Amerika Serikat (AS) terancam gagal bayar utang alias default. Yellen mengatakan, kegagalan Kongres AS untuk menaikkan plafon utang pemerintah, dan berdampak pada gagal bayar utang AS, akan memicu bencana ekonomi yang akan mendorong suku bunga AS lebih tinggi untuk tahun-tahun mendatang.
Menanggapi hal tersebut, Direktur Center of Economic and Law Studies (Celios), Bhima Yudhistira menyatakan, ancaman tersebut berpotensi menciptakan resesi ekonomi. Sehingga, berdampak pada perekonomian negara berkembang seperti Indonesia.
Baca juga: Daftar Negara yang Pernah Alami Default: Ada Amerika, Rusia Terbaru Sri Lanka
Terlebih kata dia, Amerika Serikat sendiri merupakan mitra dagang yang penting bagi Indonesia. AS juga menjadi hub manufaktur selain China, Jepang dan India.

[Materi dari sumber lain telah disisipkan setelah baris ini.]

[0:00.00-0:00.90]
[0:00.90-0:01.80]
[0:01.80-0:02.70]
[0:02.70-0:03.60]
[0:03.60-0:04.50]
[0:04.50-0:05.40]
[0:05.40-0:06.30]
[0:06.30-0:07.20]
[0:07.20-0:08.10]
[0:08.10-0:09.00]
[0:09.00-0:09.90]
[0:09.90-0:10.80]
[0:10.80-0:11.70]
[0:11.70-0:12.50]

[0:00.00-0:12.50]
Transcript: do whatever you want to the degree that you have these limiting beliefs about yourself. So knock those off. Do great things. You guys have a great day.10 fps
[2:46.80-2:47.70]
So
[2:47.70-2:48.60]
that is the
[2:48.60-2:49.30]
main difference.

"Kinerja ekspor yang berpengaruh, dari ancaman resesi di AS terdiri dari ekspor pakaian jadi, alas kaki, produk olahan karet, CPO, furnitur, produk perikanan, barang dari kulit," kata Bhima saat dihubungi Tribunnews, Senin (1/5/2023).

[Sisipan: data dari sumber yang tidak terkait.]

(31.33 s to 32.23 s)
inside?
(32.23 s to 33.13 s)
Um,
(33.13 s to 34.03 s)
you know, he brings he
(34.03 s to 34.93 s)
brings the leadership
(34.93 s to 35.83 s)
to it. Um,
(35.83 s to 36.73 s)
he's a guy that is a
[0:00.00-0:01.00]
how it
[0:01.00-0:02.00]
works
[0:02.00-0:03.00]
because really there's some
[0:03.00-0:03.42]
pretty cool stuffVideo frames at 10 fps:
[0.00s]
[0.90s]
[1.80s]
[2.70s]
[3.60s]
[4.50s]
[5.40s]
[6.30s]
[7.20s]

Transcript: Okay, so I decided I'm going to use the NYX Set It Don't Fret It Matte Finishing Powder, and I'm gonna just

Menurut Bhima, penurunan permintaan ekspor dari Amerika Serikat mampu menimbulkan pemutusan hubungan kerja (PHK) massal, bahkan tidak hanya bagi sektor manufaktur.
"Kondisi penurunan permintaan ekspor bisa sebabkan PHK massal meluas sepanjang 2023, tidak hanya di sektor manufaktur tapi juga basis komoditas perkebunan dan tambang," ungkapnya.
Bahkan, Bhima merincikan, sejumlah komoditas yang diekspor ke Amerika telah mengalami koreksi sepanjang tahun 2017 sampai 2021. Meski demikian, dia mengaku AS adalah mitra eskpor penting bagi Indonesia.
Baca juga: Pengertian dan Penyebab Default, Ancaman Gagal Bayar Utang yang Bawa Bencana Bagi Prospek Ekonomi AS
"Ekspor pakaian jadi sudah mengalami koreksi sebesar -3 persen ke pasar AS, alas kaki -1 persen, dan barang dari kulit -3 persen," ucap dia.
"Bagaimanapun juga AS adalah mitra ekspor tradisional dengan porsi sebesar 9,2 persen, sepanjang Januari-Maret 2023," lanjutnya.
Di sisi lain, Bhima menambahkan, default AS mampu mengganggu realisasi investasi dari AS ke Indonesia. Sementara dari sisi keuangan, Bhima mengaku, nilai tukar rupiah bakal terancam stabilitasnya.
"Selain ekspor, realisasi investasi dari AS bisa terganggu karena investor akan inward looking. Kesepakatan dengan Tesla misalnya soal pengembangan baterai dan kendaraan listrik mungkin terkendala," ucap dia.
"Dari segi keuangan, ancaman resesi bisa mempengaruhi stabilitas nilai tukar rupiah dan berisiko meningkatkan suku bunga di sisa tahun 2023. Soal dampak kenaikan suku bunga ini tidak bisa diremehkan," sambungnya.